# Prompt
Below are the records; copy each line in them that holds the word "second".

(Saved entries)
################

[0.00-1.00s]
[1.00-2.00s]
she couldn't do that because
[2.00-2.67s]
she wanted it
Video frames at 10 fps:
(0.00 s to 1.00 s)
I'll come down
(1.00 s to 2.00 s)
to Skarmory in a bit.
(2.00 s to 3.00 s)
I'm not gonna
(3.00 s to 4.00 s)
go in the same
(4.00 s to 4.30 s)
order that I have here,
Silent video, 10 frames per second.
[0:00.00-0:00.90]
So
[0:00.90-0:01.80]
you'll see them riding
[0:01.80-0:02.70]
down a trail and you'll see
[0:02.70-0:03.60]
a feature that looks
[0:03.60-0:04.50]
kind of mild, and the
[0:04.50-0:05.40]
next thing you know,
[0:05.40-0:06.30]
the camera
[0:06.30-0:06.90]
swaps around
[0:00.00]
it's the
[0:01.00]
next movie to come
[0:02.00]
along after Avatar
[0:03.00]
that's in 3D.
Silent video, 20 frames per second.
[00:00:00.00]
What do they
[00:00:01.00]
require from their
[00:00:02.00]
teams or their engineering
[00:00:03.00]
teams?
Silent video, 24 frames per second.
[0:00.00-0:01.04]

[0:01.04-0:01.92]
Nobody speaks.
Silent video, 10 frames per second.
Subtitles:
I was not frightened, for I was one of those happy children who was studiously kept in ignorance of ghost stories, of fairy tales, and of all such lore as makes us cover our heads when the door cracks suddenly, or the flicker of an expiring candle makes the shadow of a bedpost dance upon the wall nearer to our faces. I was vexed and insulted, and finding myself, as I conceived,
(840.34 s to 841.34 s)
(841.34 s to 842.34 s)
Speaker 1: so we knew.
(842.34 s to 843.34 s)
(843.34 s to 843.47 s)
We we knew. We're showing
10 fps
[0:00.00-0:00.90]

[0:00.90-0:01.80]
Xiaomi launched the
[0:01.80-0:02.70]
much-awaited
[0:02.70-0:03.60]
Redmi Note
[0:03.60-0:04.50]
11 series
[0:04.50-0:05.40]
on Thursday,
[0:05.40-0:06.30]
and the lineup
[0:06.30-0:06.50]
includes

################

# Expected output
Silent video, 10 frames per second.
Silent video, 20 frames per second.
Silent video, 24 frames per second.
Silent video, 10 frames per second.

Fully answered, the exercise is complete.